Assume you have either of the following setup's. A single router (R3) with multiple links, either to the same upstream router (R2) or to 2 different upstream routers(R2+R4). And you want to load-share traffic across both links outbound (direction from left to right). Obviously the routing table needs multiple outgoing links as next-hops to perform the desired balancing.
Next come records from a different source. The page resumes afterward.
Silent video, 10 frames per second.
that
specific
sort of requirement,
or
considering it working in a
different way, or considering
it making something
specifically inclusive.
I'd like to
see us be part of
The command maximum-paths specifies how many paths or next hops are allowed per prefix in the routing table for a specific routing protocol, else default behavior dictates only the best route from each routing protocol are candidate for insertion into the routing table.
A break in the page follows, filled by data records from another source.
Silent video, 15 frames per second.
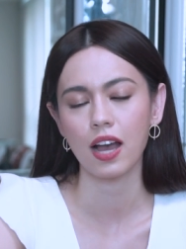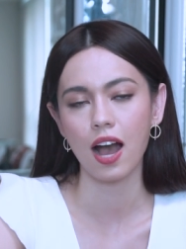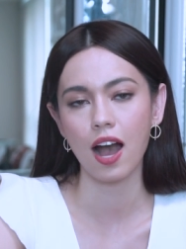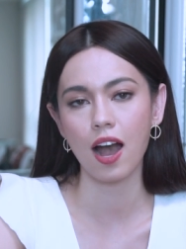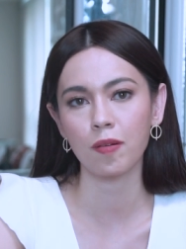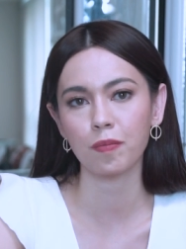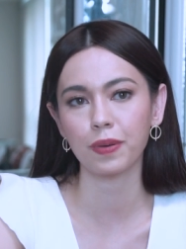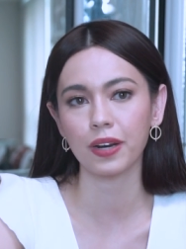
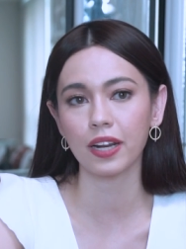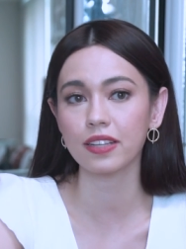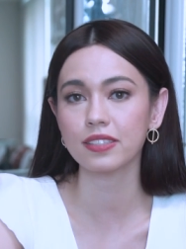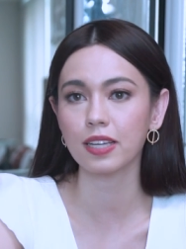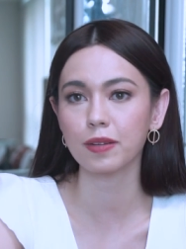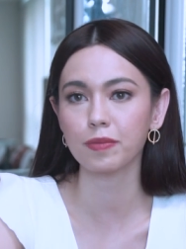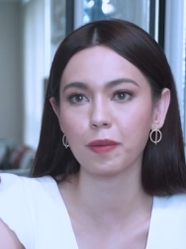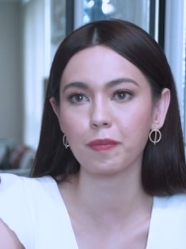Um, but at the
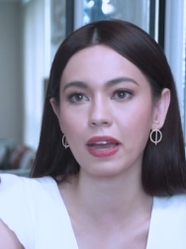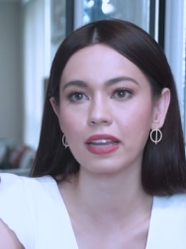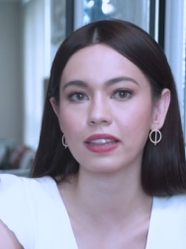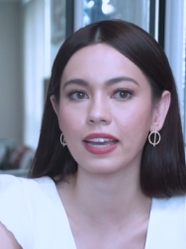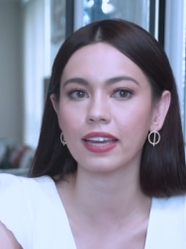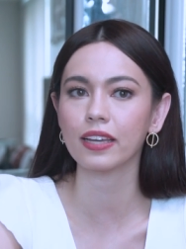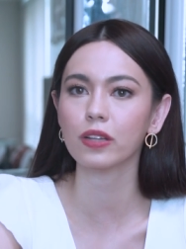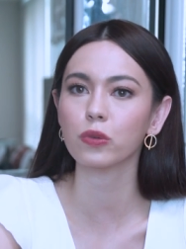same time, I
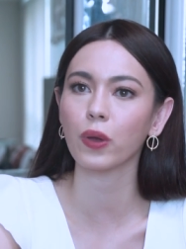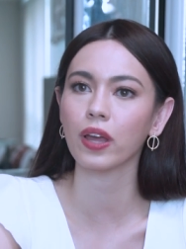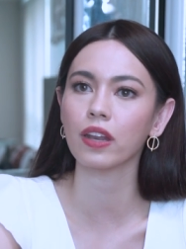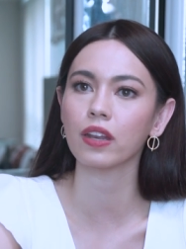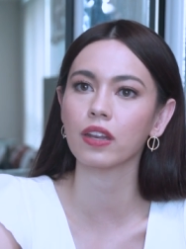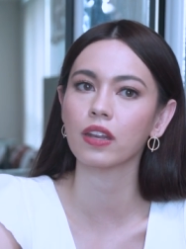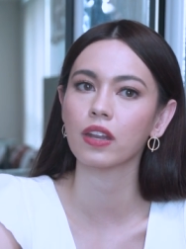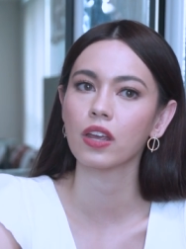like it
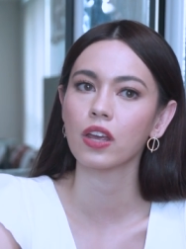when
Since the links terminate on the same router (R3) you have the following options:

  1. Per-Destination Load-Sharing using Fast Switching
  2. Per-Source-Destination Load-Sharing using CEF
  3. Per-Packet Load-Balancing using Process Switching
  4. Per-Packet Load-Balancing using CEF

image

You need to be aware that IOS makes switching decisions based on the configuration of the inbound interface first. If CEF is configured on an inbound interface, the packets will be CEF switched regardless of the configuration on the outbound interface. CEF is ONLY used if  enabled on the inbound interface. If CEF is not configured on the inbound interface, the configuration of the exit interface determines the switching method. The following table illustrates the different behaviors:

Inbound Configuration    Outbound Configuration    Switching Method Used
CEF CEF   CEF
CEF Process CEF
CEF Fast CEF
Fast Fast Fast
Fast CEF Fast
Fast Process Process
Process Process Process
Process CEF Fast
Process Fast Fast

Refer to the following article, for more info about the Switching Types and how to enable each.
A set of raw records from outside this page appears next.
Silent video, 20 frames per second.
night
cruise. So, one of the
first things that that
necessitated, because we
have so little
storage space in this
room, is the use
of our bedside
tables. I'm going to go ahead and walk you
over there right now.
Per-Destination Load-Sharing using Fast Switching

IOS performs per destination load sharing if the exit interfaces are configured with fast switching and CEF is not enabled on the inbound interface. Fast-switching is enabled by default outbound, even if CEF is enabled on the interface. With Fast-Switching all packets to a specific destination,  will be  routed out the same interface. In the above scenarios, all traffic to 172.16.1.1 will always leave out the same interface/link. This might not be the best desired behavior, especially when 172.16.1.1 for example is a SQL database server, and majority of traffic to the 172.16.1.0/24 subnet will be directed to 172.16.1.1. This would cause the top link to have a lot more traffic than the bottom link.

Per-Source-Destination Load-Sharing using CEF

Most commonly referred to as Per-Destination Load-Balancing, this is the default switching scheme CEF uses if enabled.  There are unfortunately some documentation that misrepresents this. CEF Per-Destination Load-Balancing is done by hashing the source and destination IP address, resulting in a unique hash ID that randomizes the assignment across the end-to-end paths. Active paths are assigned internally to several of 16 hash buckets. The path-to-bucket assignment varies with the type of load balancing and the number of active paths. All traffic that has a particular source address and is destined to a specific destination address will exit the same interface. This provides more granularity and better load-sharing, but traffic is still not equal.

The simple case is for an even number of paths. The 16 buckets are evenly filled with the active paths.  If 2 paths , 16 buckets/2 paths = 8 hash assignments  per path that be be interlaced. Traffic will be sent accordingly. Top, bottom, top, bottom, top, bottom, top, bottom, etc.

This will be more clear seeing the output from the hidden command “show ip cef <prefix> internal“, and looking at the highlighted type and load distribution.

image

To see why I say it is Per-Source-Destination, with CEF you can actually see where a specific pair would be forwarded based on the hash with the command “show ip cef exact-route“. The output shows that EACH SRC-DST-Pair has a new exit interface:

CEF-per-dst-pair

But what happens if there were 3 paths between R3 and R2. If 16 (hash buckets) isn't divisible by the number of active paths, the last few buckets that represent the remainder are disabled. If 3 paths, the closest divisible number is 15, ie 15/3 = 5 hash assignments per path, interlaced. Traffic in this instance will be sent using 1st interface, 2nd interface, 3rd interface, 1st interface, 2nd interface, 3rd interface, etc. The output from the same command above will show your Load-Distribution as  0 1 2 0 1 2 0 1 2 0 1 2 0 1 2, with hash bucket 16 not used and removed.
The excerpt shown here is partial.